BEGIN Dataset content

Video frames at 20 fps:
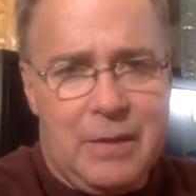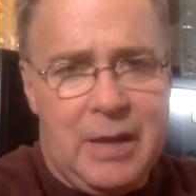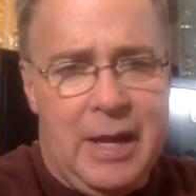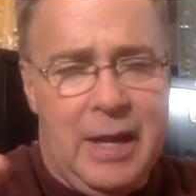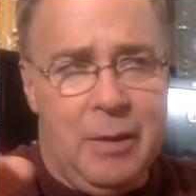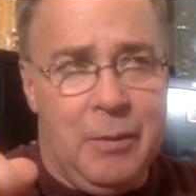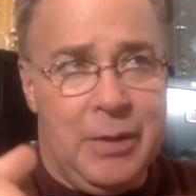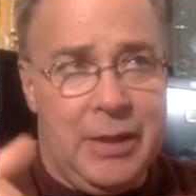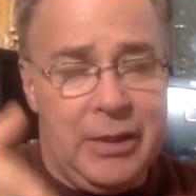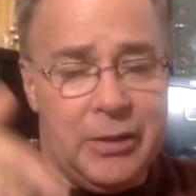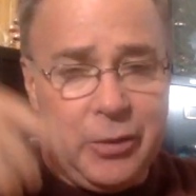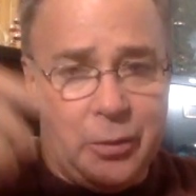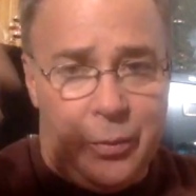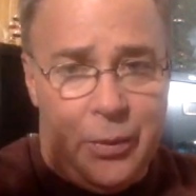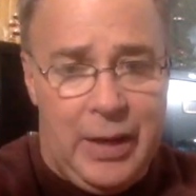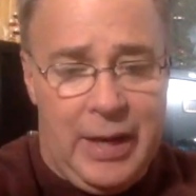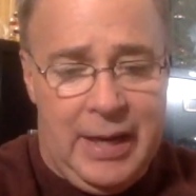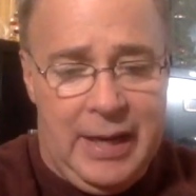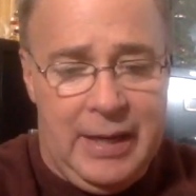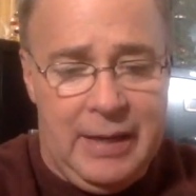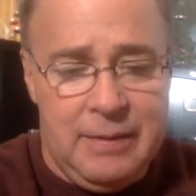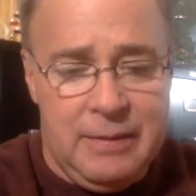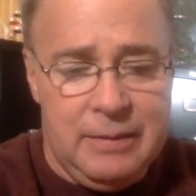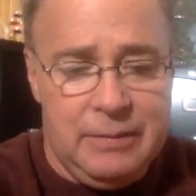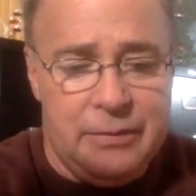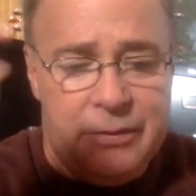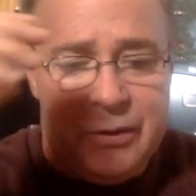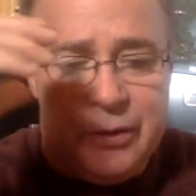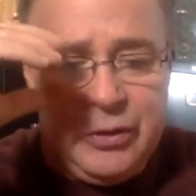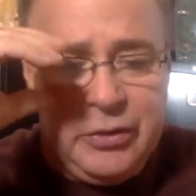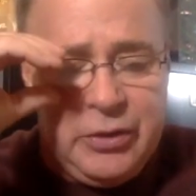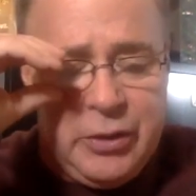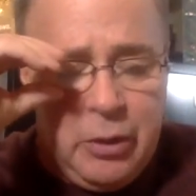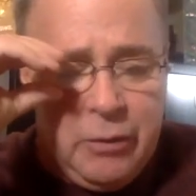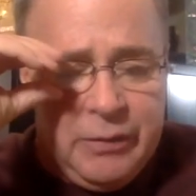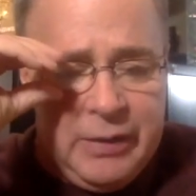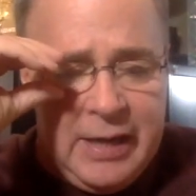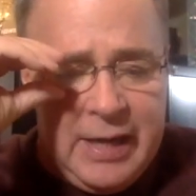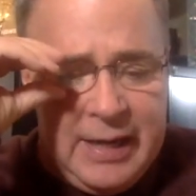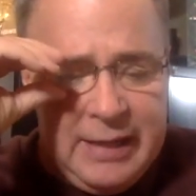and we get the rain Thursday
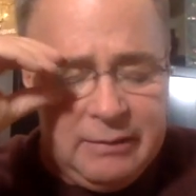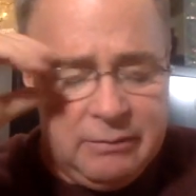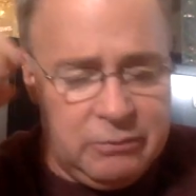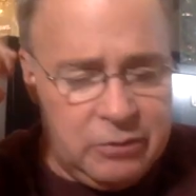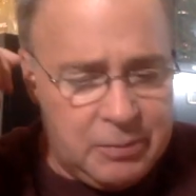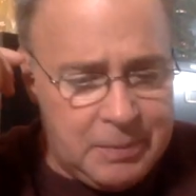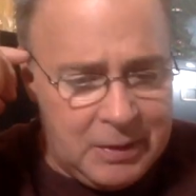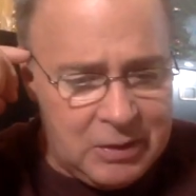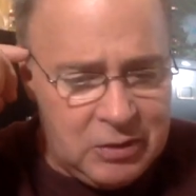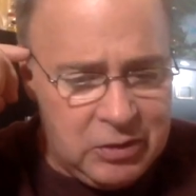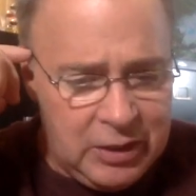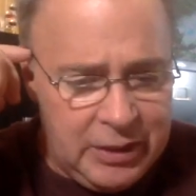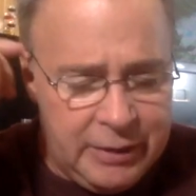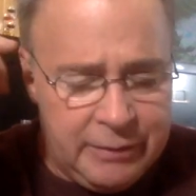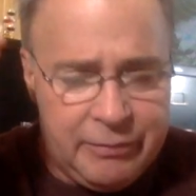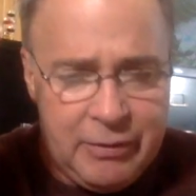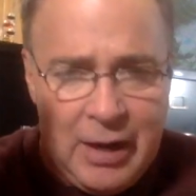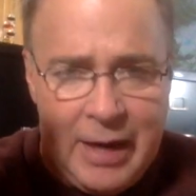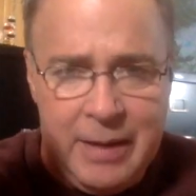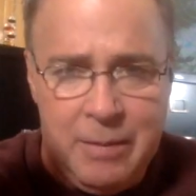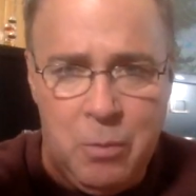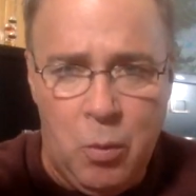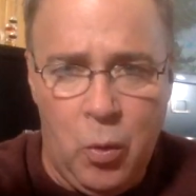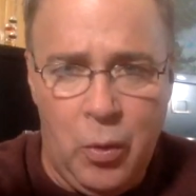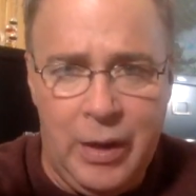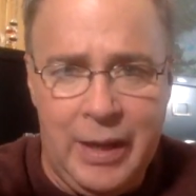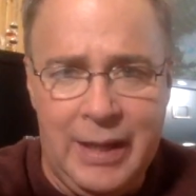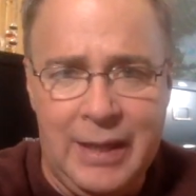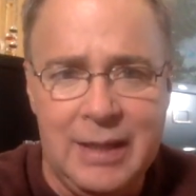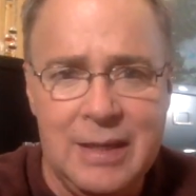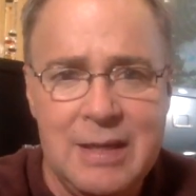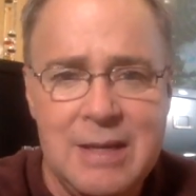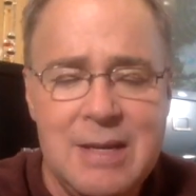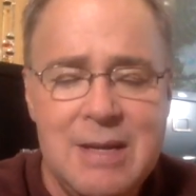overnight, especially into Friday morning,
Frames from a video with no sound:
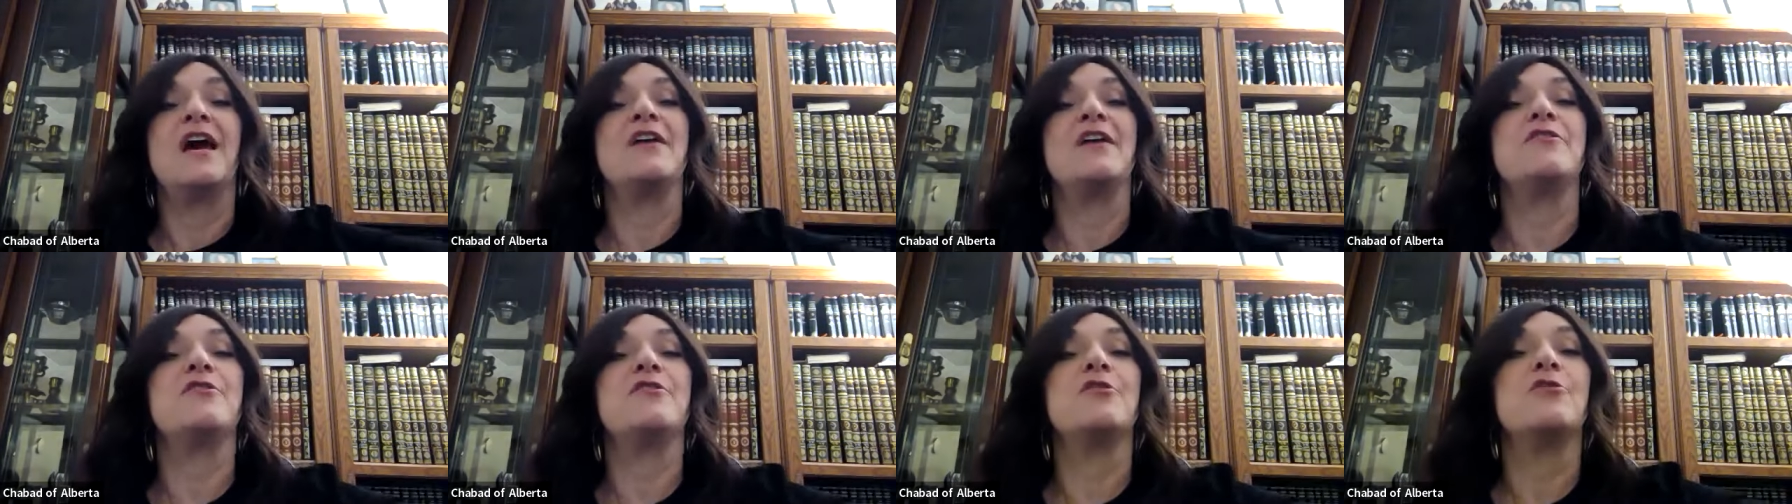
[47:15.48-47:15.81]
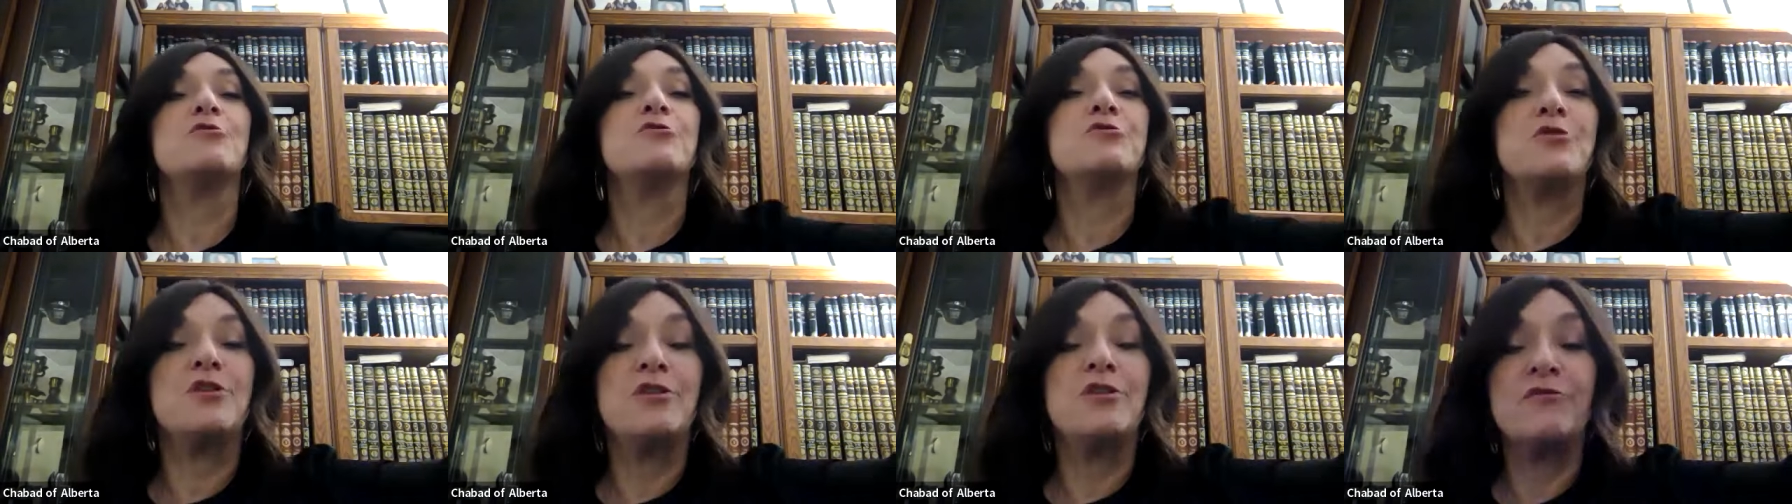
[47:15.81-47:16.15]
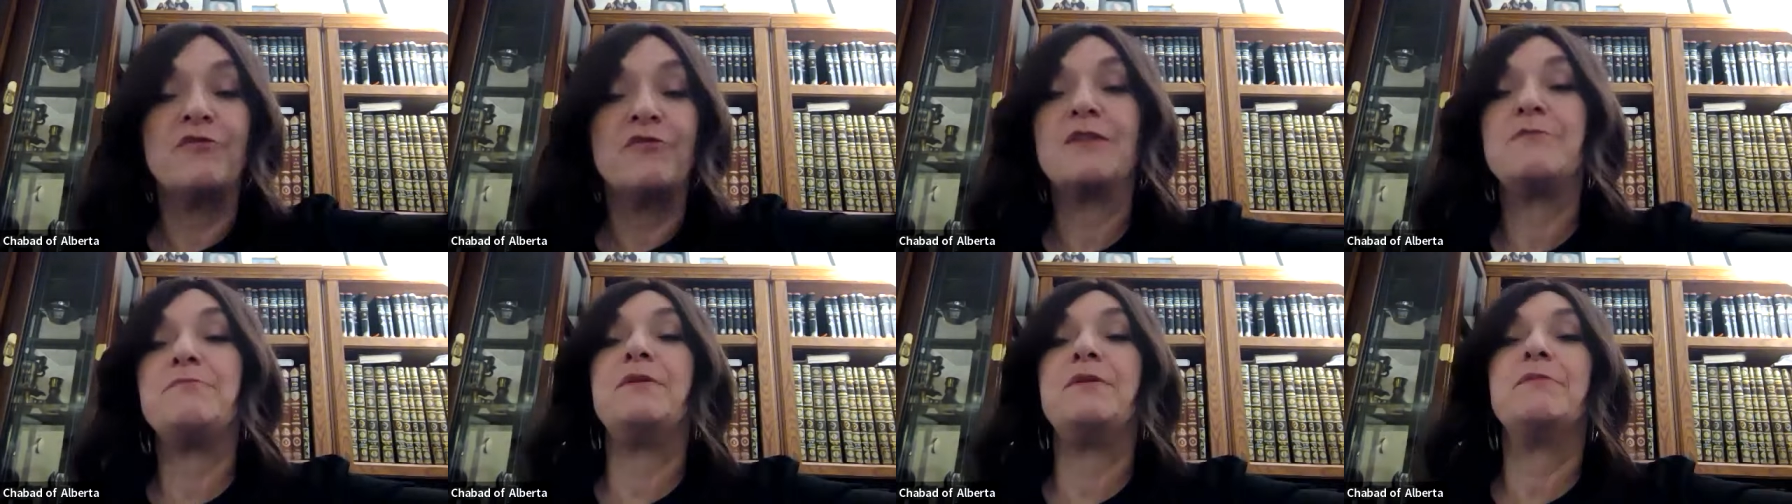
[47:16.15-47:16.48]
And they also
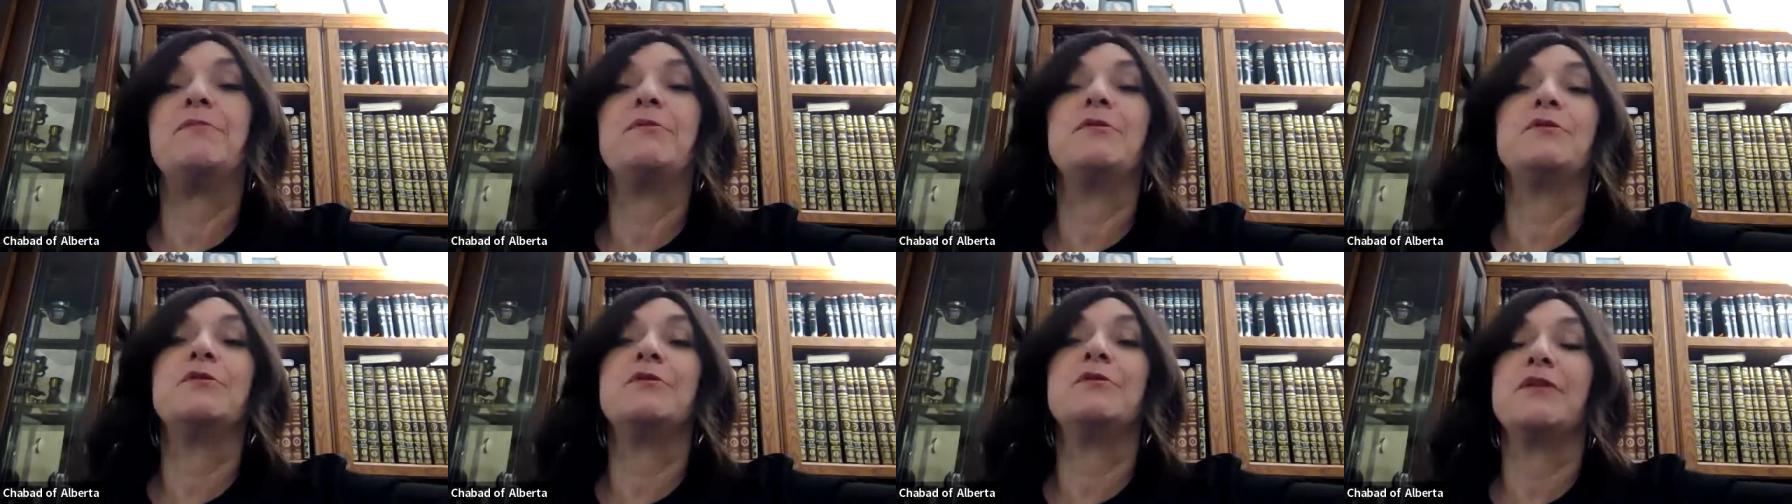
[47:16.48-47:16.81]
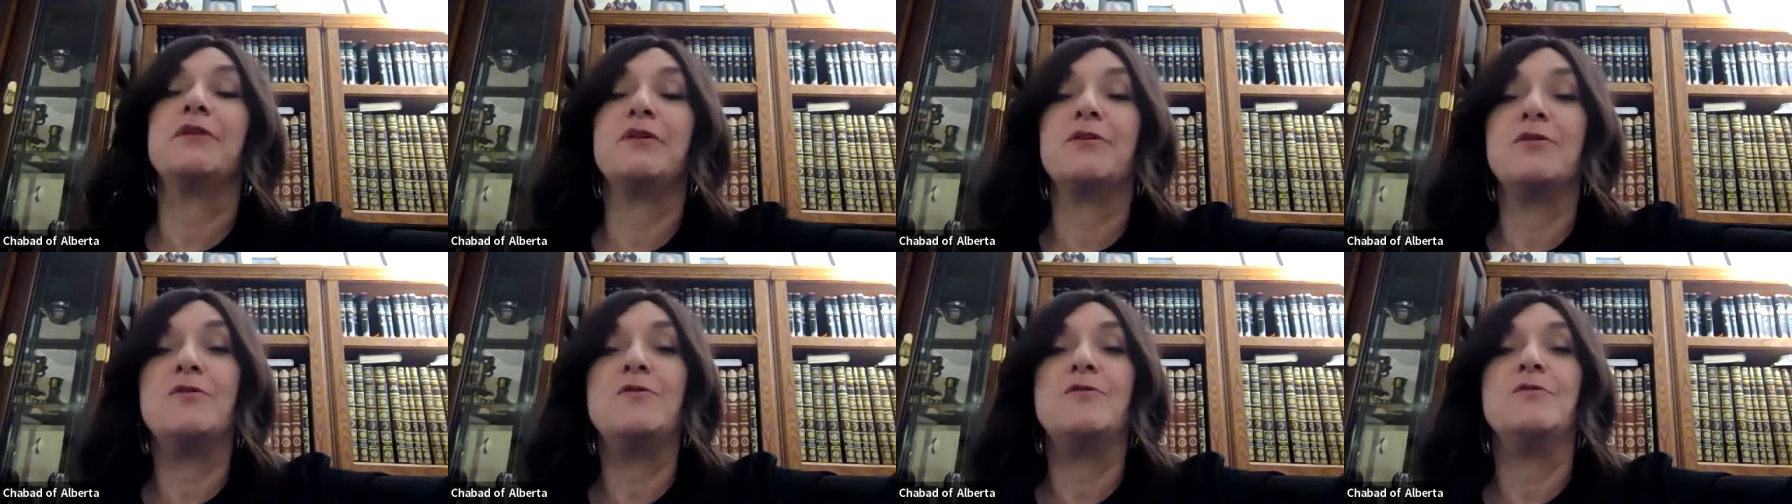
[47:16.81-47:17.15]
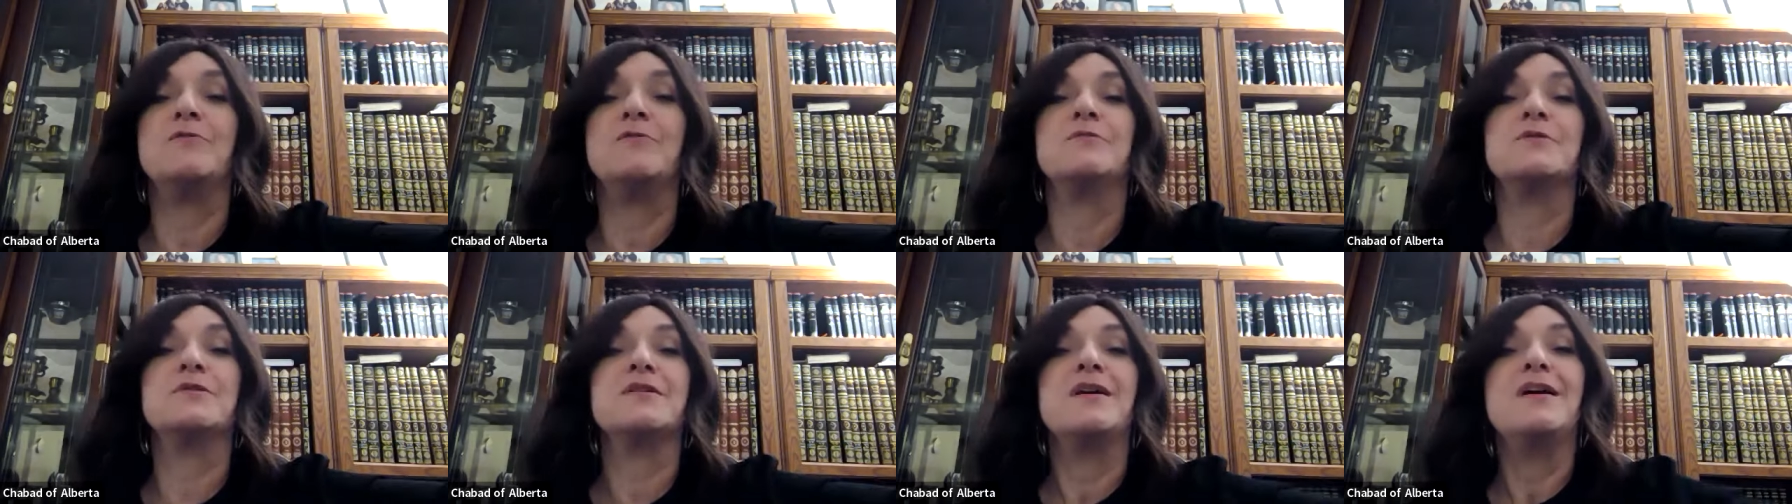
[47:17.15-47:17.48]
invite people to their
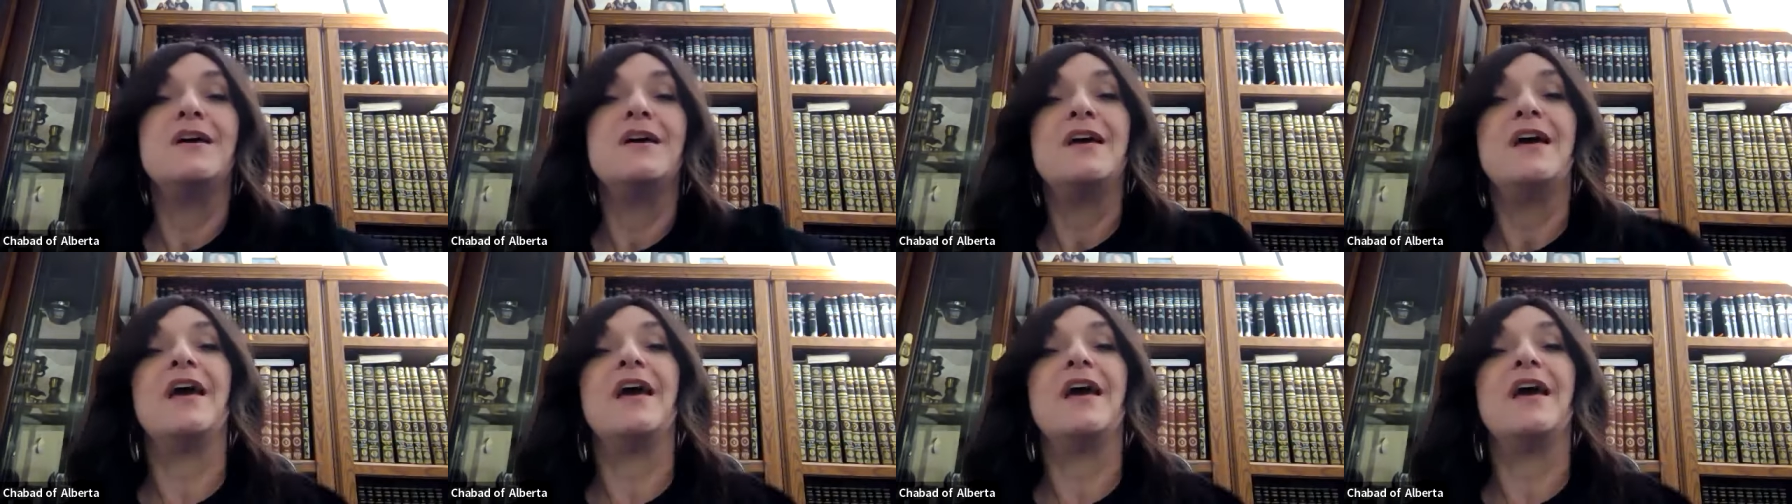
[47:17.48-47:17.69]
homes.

END Dataset content

__What is expected__
Your task is to write out, exactly and without pictures, only the lines from the one holding "[47:16.15-47:16.48]" to the last line of the data.

__Answer section__
[47:16.15-47:16.48]
And they also
[47:16.48-47:16.81]
[47:16.81-47:17.15]
[47:17.15-47:17.48]
invite people to their
[47:17.48-47:17.69]
homes.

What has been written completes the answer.